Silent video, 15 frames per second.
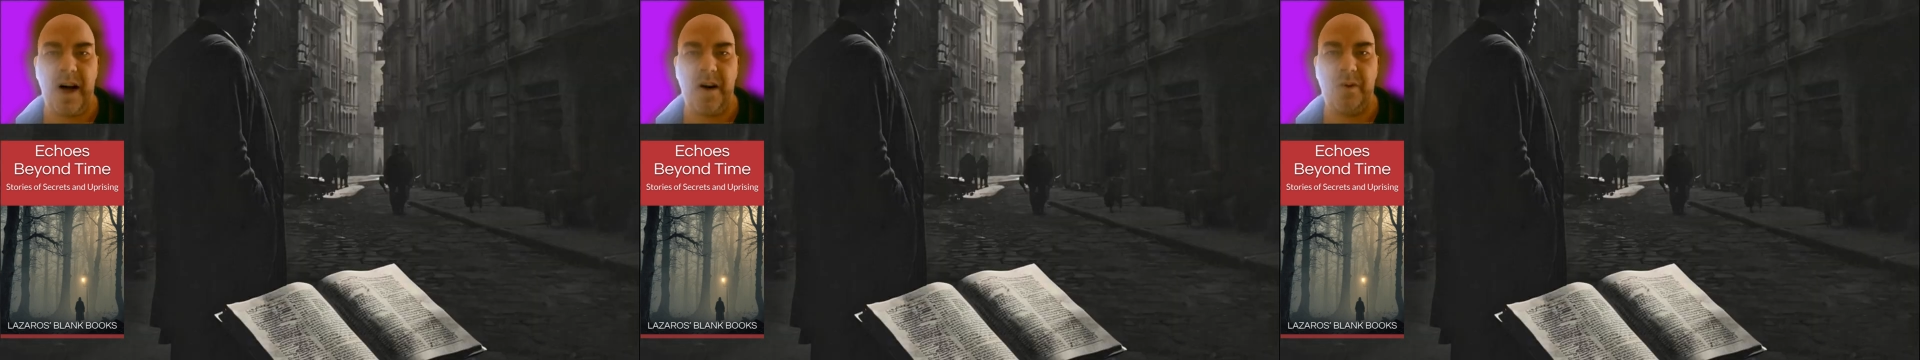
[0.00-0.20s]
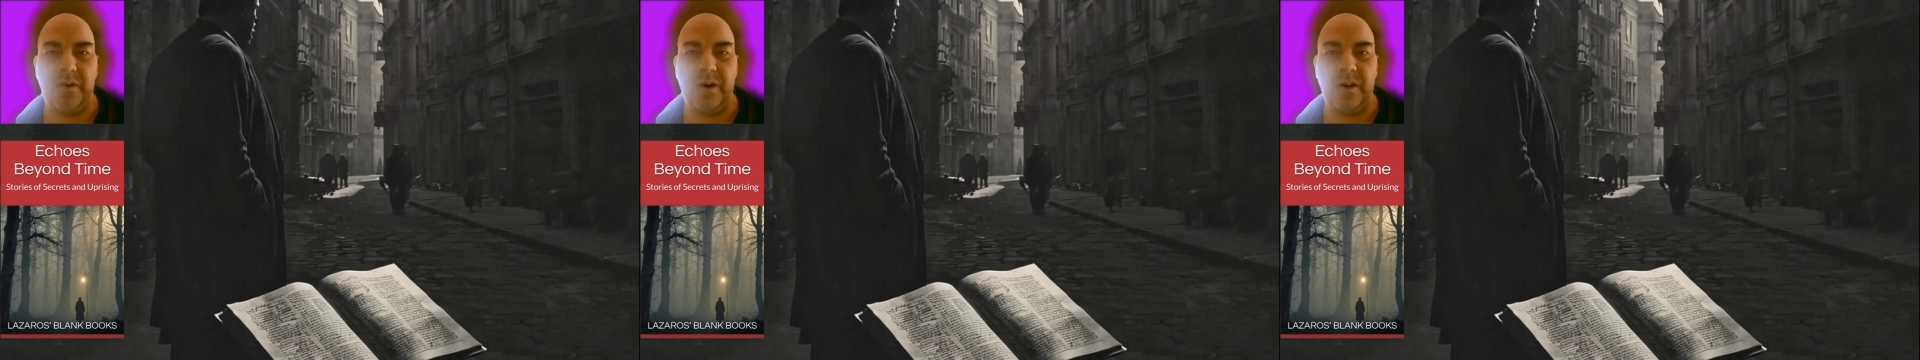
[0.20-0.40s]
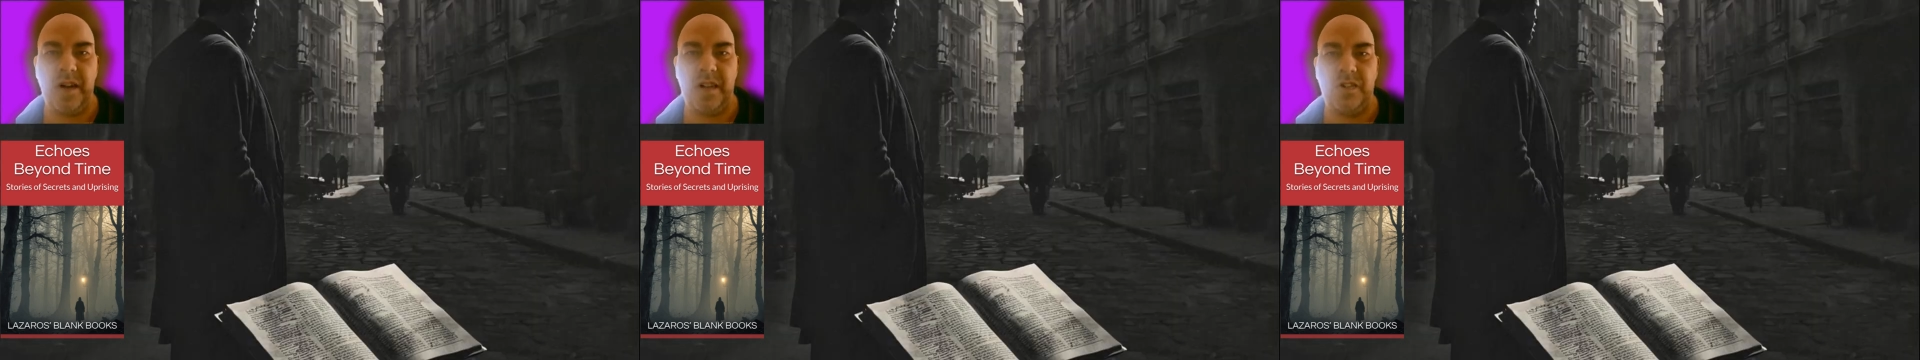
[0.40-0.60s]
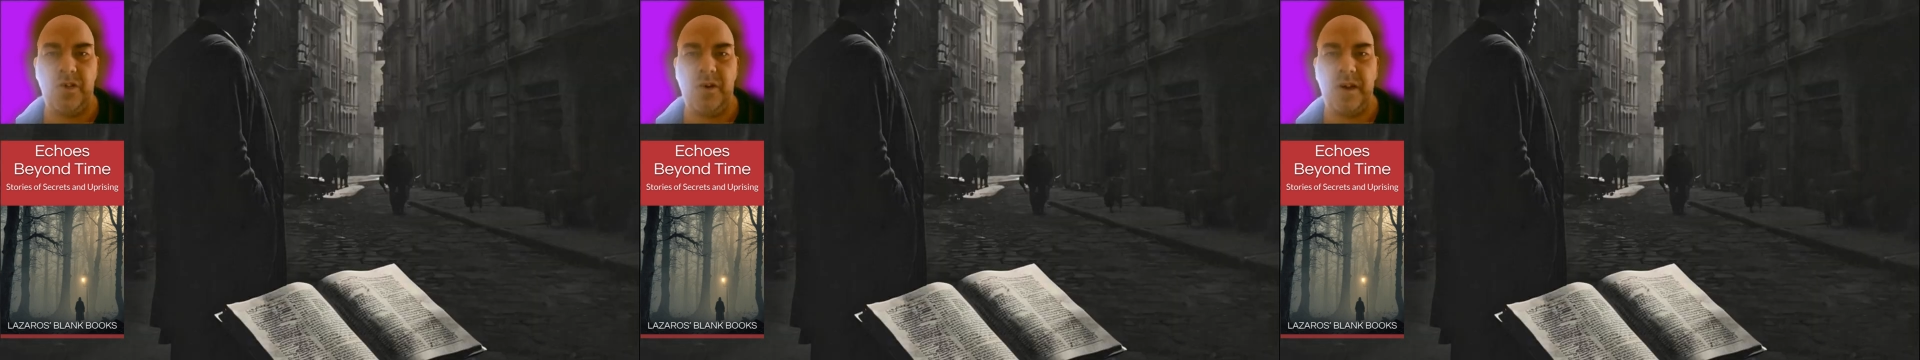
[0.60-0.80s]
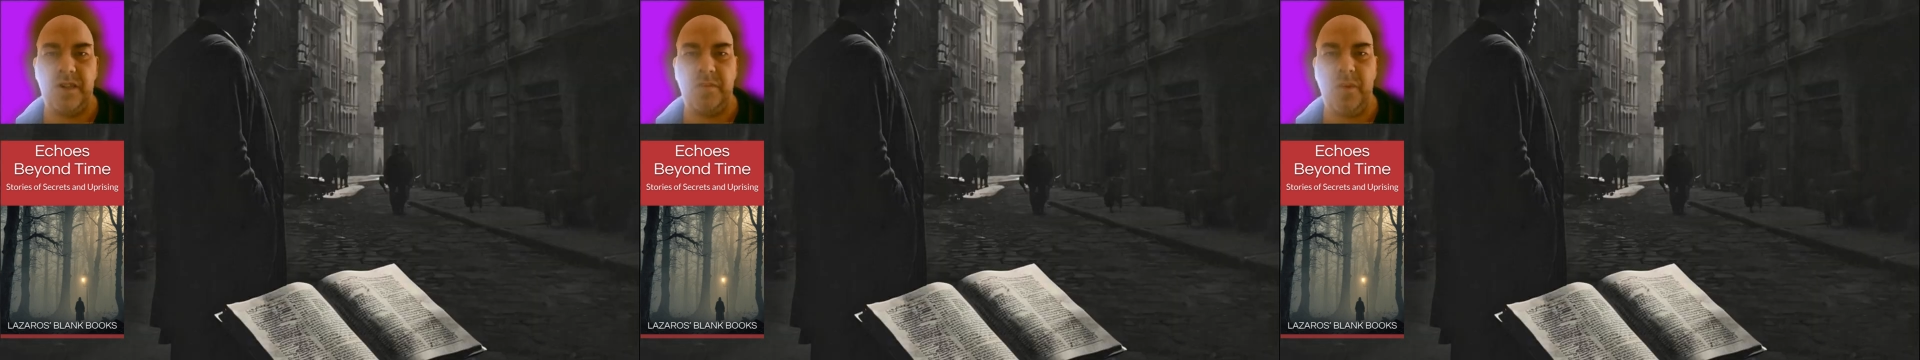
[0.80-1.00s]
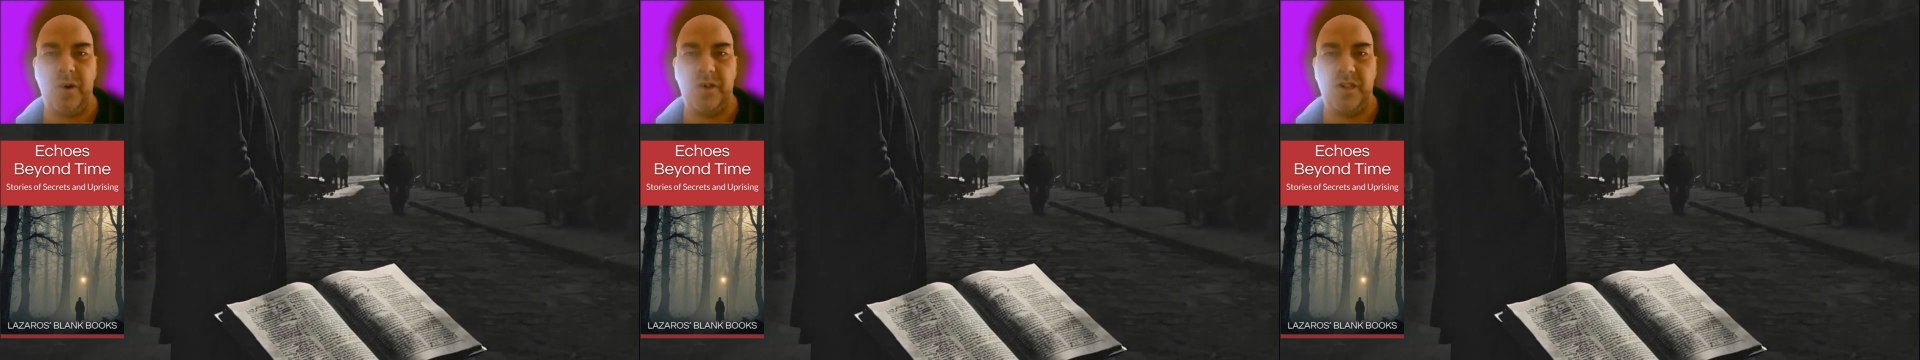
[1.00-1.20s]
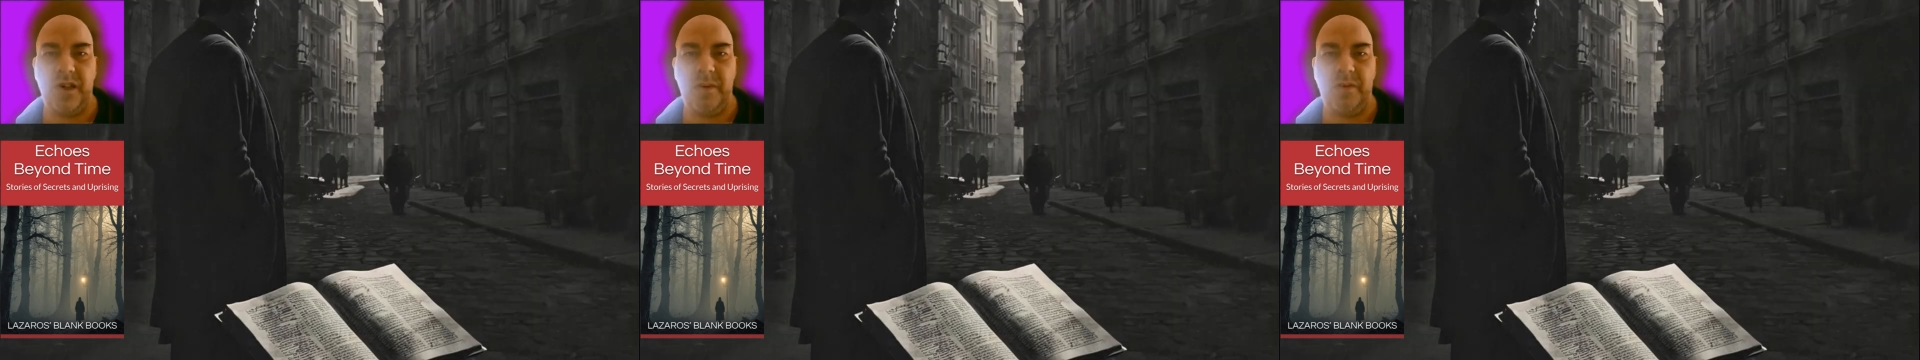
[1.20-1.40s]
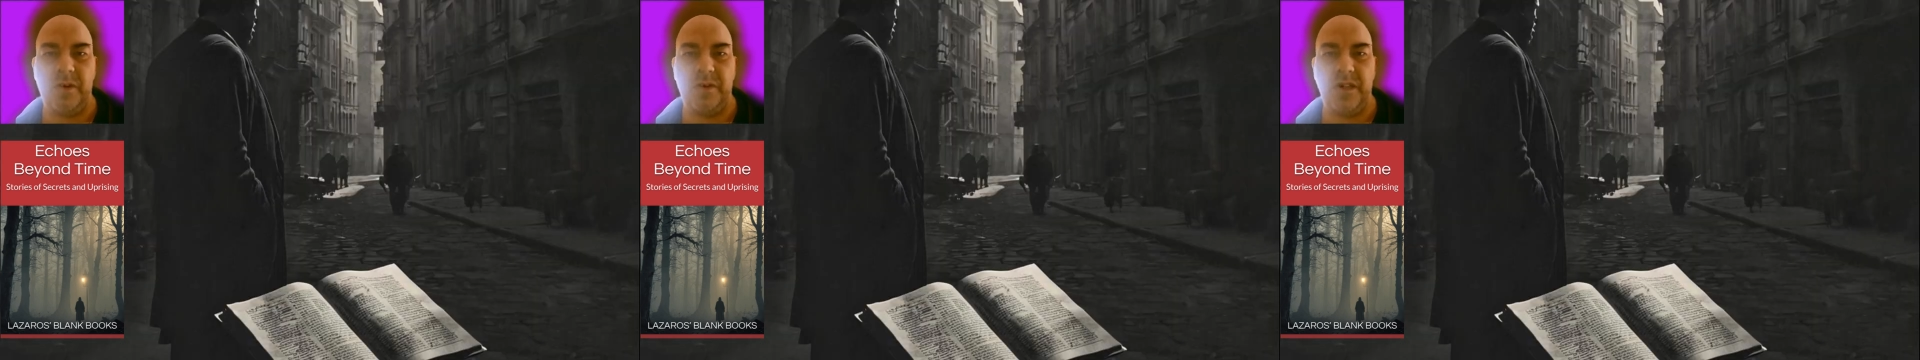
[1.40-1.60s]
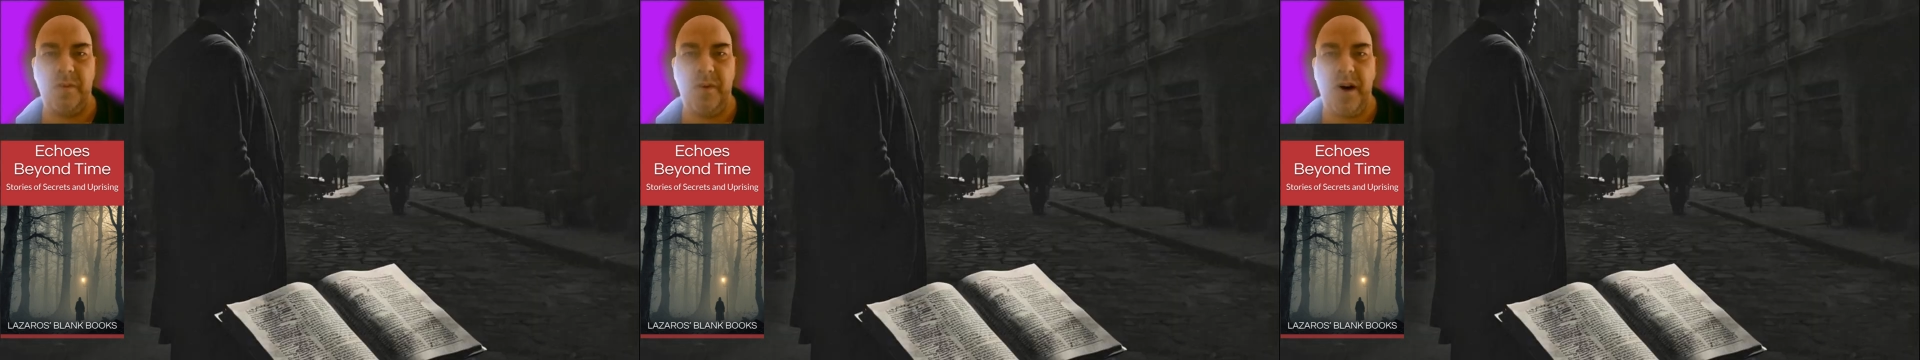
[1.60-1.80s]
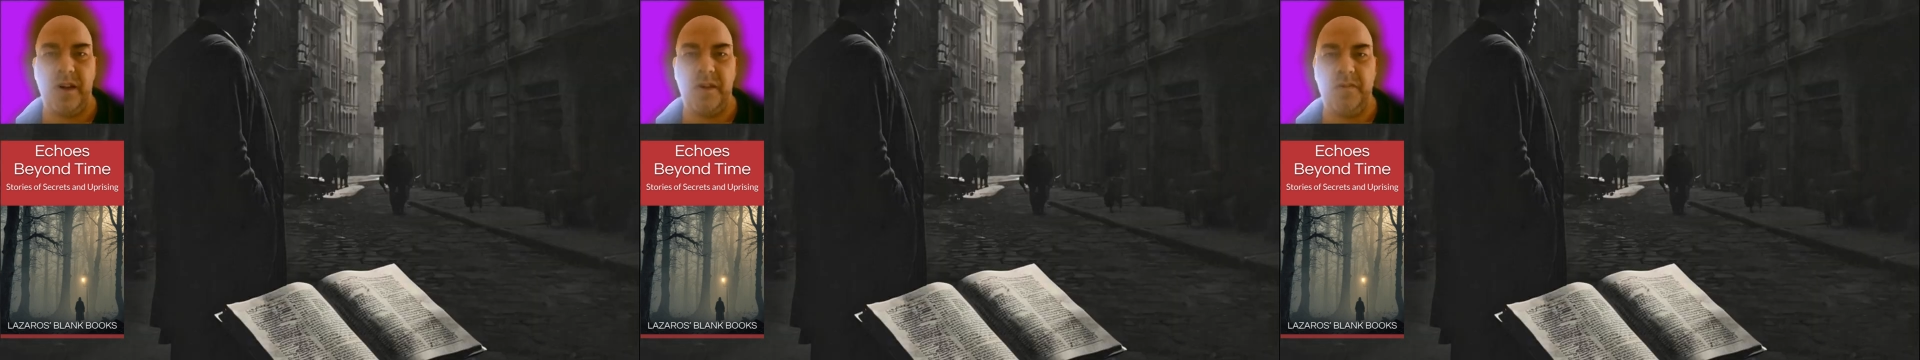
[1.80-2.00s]
power of history's most
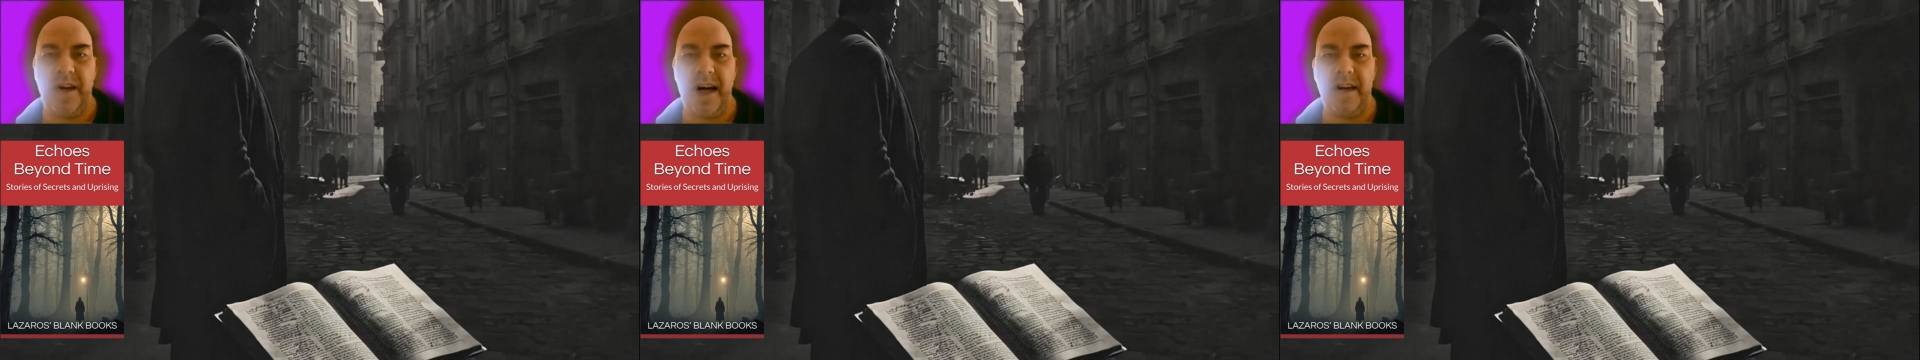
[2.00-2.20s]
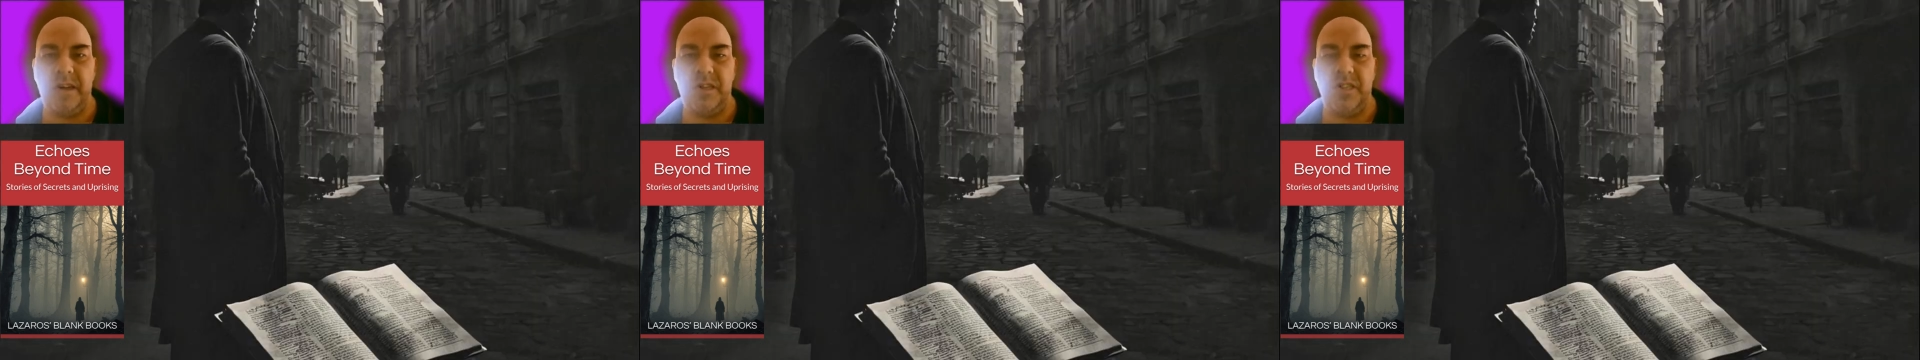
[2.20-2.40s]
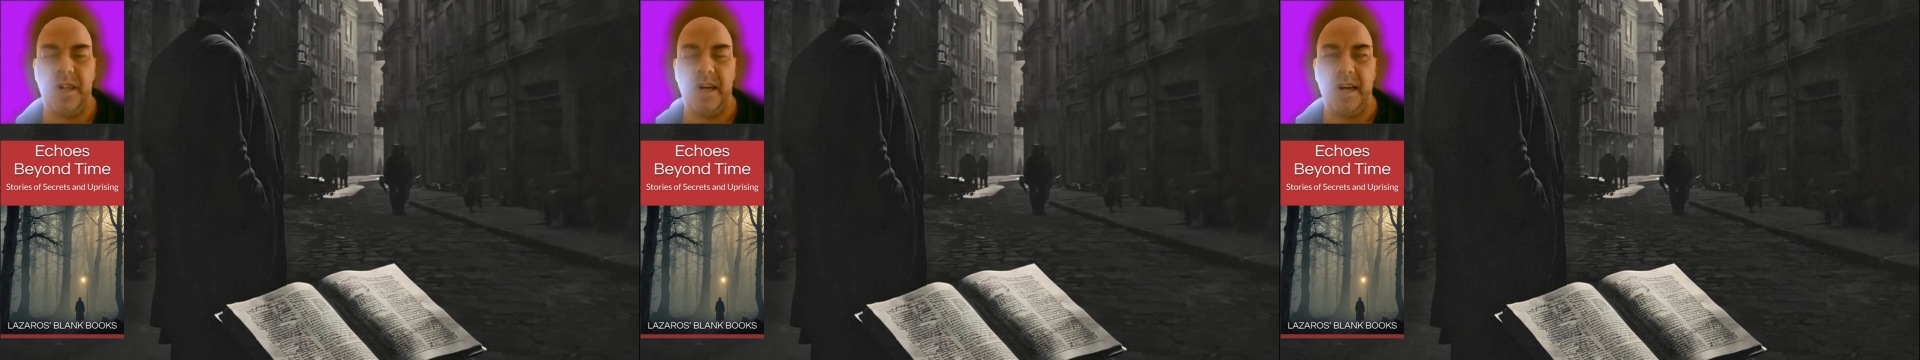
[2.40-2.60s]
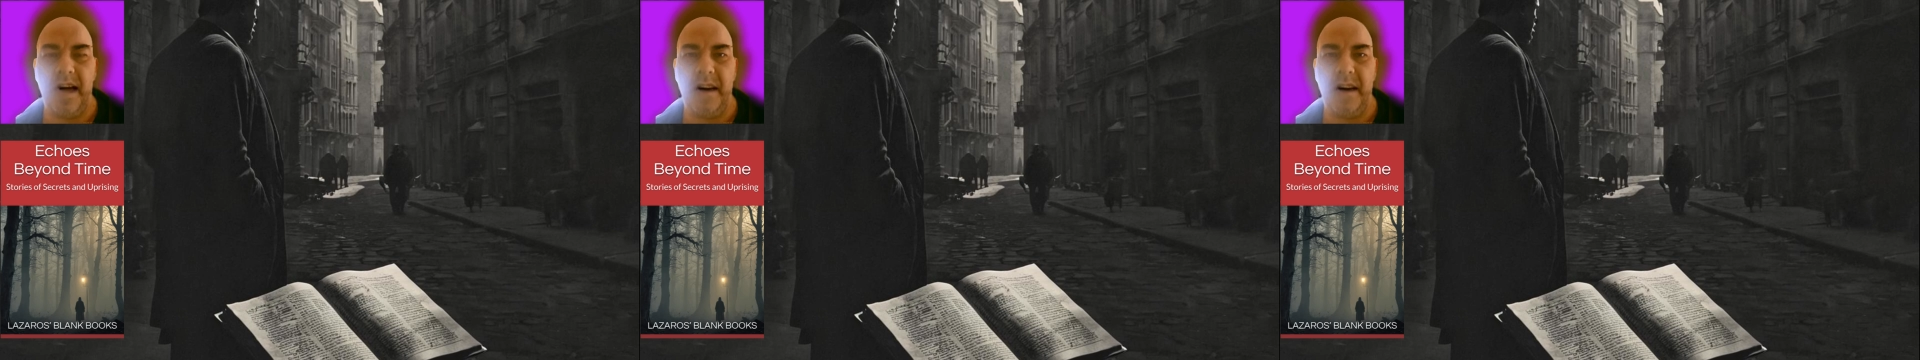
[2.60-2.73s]
elusive artifacts,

★ ★ ★ ★ ★

WHAT THIS TASK INVOLVES: Reproduce only the lines from the line with "[1.40-1.60s]" to the end of the entries. Keep both ends, copy them exactly, and omit every picture.

SOLUTION TO THIS TASK:
[1.40-1.60s]
[1.60-1.80s]
[1.80-2.00s]
power of history's most
[2.00-2.20s]
[2.20-2.40s]
[2.40-2.60s]
[2.60-2.73s]
elusive artifacts,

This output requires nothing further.